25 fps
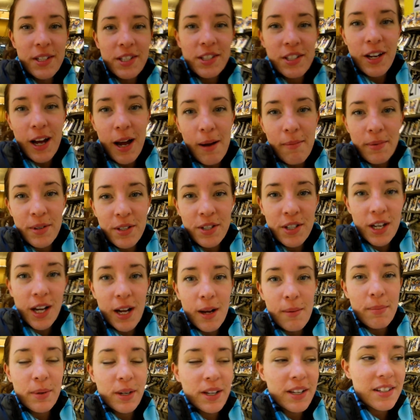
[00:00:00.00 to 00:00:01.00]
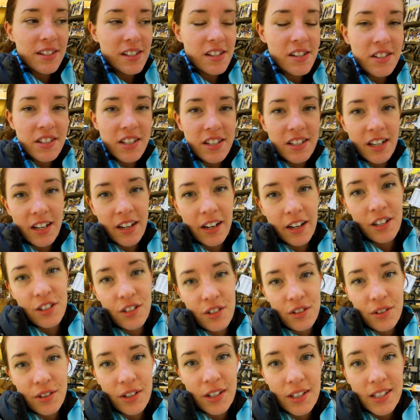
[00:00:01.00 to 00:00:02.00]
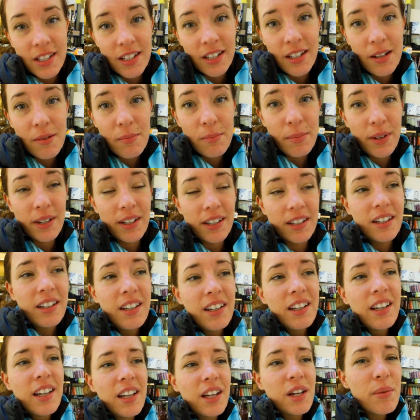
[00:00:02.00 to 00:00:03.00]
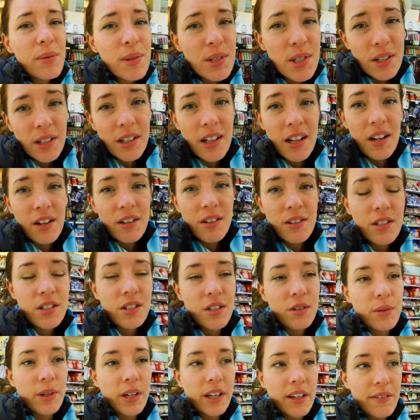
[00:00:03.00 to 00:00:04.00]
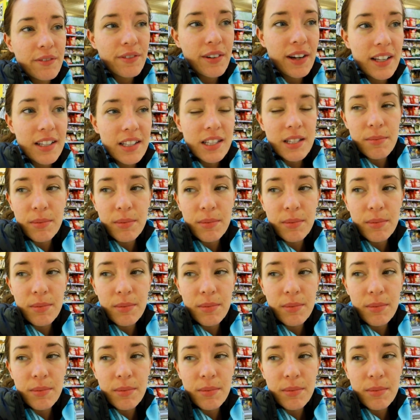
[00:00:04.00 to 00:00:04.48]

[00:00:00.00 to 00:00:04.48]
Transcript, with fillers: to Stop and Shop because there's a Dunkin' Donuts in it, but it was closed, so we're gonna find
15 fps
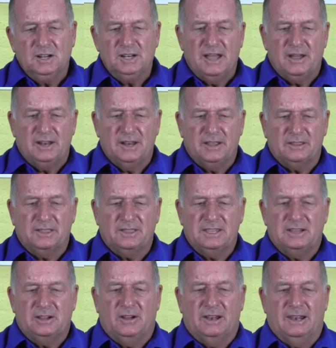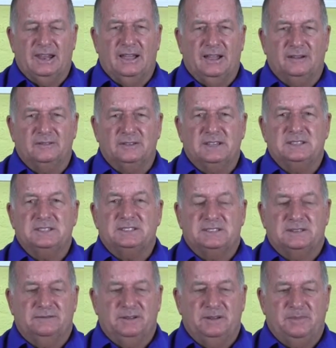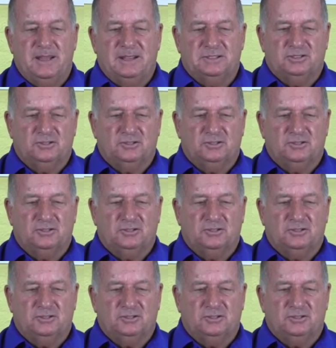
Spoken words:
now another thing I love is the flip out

TASK DETAILS: An exact reproduction of the data above is required, with every picture removed.

FINISHED TASK:
25 fps
[00:00:00.00 to 00:00:01.00]
[00:00:01.00 to 00:00:02.00]
[00:00:02.00 to 00:00:03.00]
[00:00:03.00 to 00:00:04.00]
[00:00:04.00 to 00:00:04.48]

[00:00:00.00 to 00:00:04.48]
Transcript, with fillers: to Stop and Shop because there's a Dunkin' Donuts in it, but it was closed, so we're gonna find
15 fps
Spoken words:
now another thing I love is the flip out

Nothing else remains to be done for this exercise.